In your case I would implement the algorithm using visual basic for applications. you can find the source code of a C implementation on the GSL (GNU Scientific Library): http://linux.duke.edu/~mstenner/free-docs/gsl-ref-1.1/gsl-ref_36.html [Broken]

Unfortunately I have not experience in visual basic for applications, so I can't give you hints on translating the code to basic.

Buff... that depends on the function parameters, in my case it could be better but it could also be worse. However you should realize that excel, even offering a exponential fitting does not do an actual non linear fitting procedure. Excel does a linearization applying the natural logarithm to your data and afterwards a linear fitting procedure. And the results are radically different if your function is a complex exponential and not a single one.

I recommend you to play a little bit with Matlab's curve fitting tool (it has a fantastic help). Matlab also offers an Excel link tool, which allow you to link both programs, you can generate a function in matlab, which is a high level language very very flexible and then call that function from Excel. The matlab function can get as input the values which are in some cells of an excel sheet, and write the output in another cell of the same excel sheet. The shortcoming is that you need both programs, the advantage is that is easier than using visual basic, specially if you don't have previous experience.
Again the matlab help for the excel link tool is outstanding.

There are two ways this can be solved with Excel. The easiest is to set up the equations within the spreadsheet and solve using built-in Excel matrix functions. The second is to write VBA routine, which would still use the built-in Excel matrix functions.

Attached is an example of how one might solve such a problem in Excel. The data I just made up. In this example, the matrix calculations are done with Excel built-in spreadsheet functions (i.e.
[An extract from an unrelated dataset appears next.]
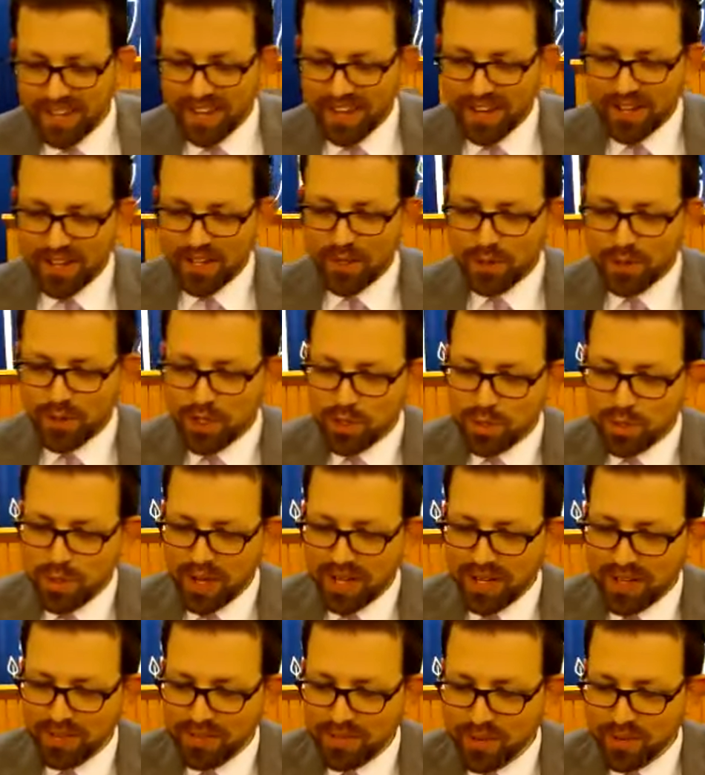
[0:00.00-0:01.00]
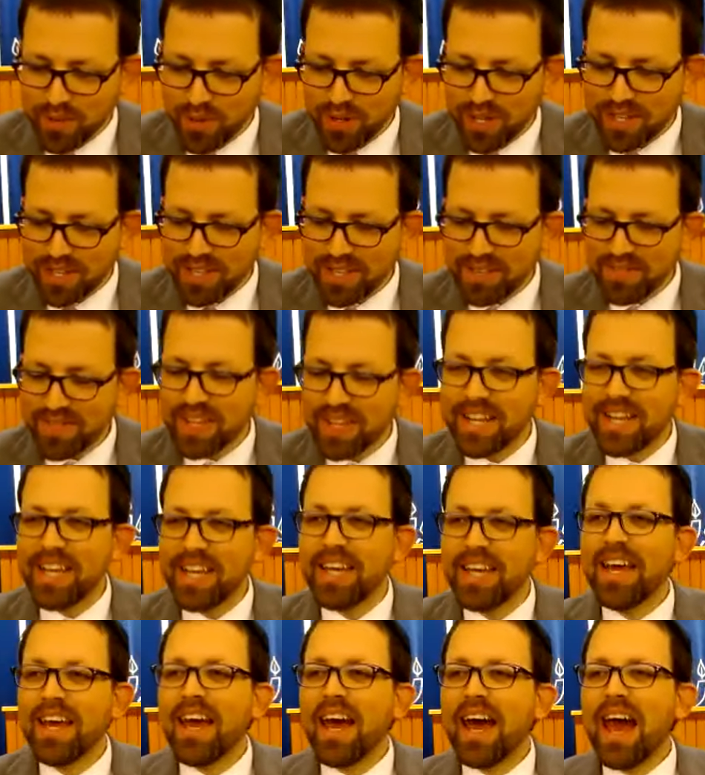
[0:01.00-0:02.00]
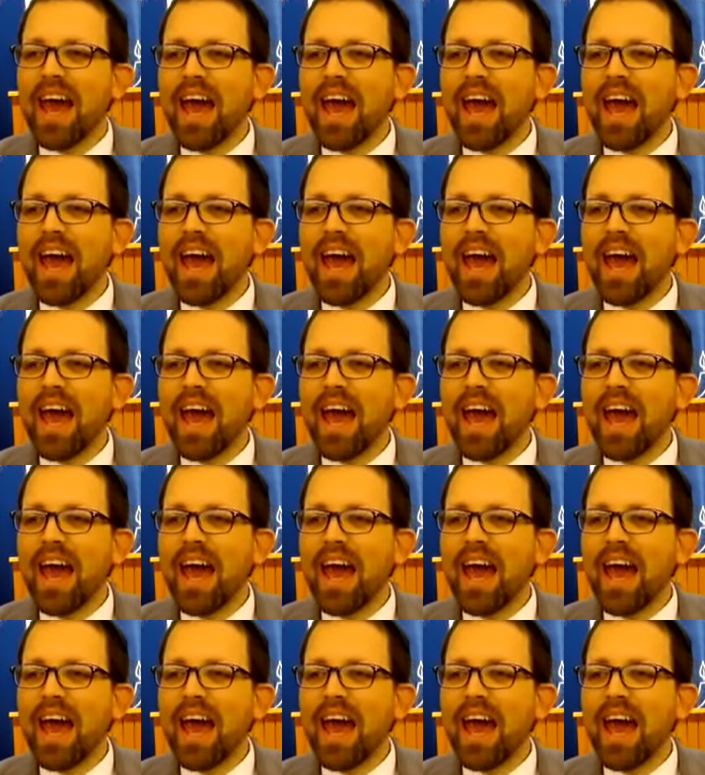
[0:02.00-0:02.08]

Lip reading: a huge spike of creativity,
MMULT, Transpose, Minverse) and the iterative portion is handled by some simple VBA code that does a copy/paste operation on the solution vector and adjusts the L-M parameter (Lambda) based on how the sum of sqaures is behaving. Of course, one can get much fancier by using matrix decomposition techniques such as QR instead of calculating a matrix inverse and using a line search to determine updated parameters instead of a fixed multiplication factor (mu), but additional VBA code would be needed. This particular example is tricky because it is ill conditioned and actually is unstable.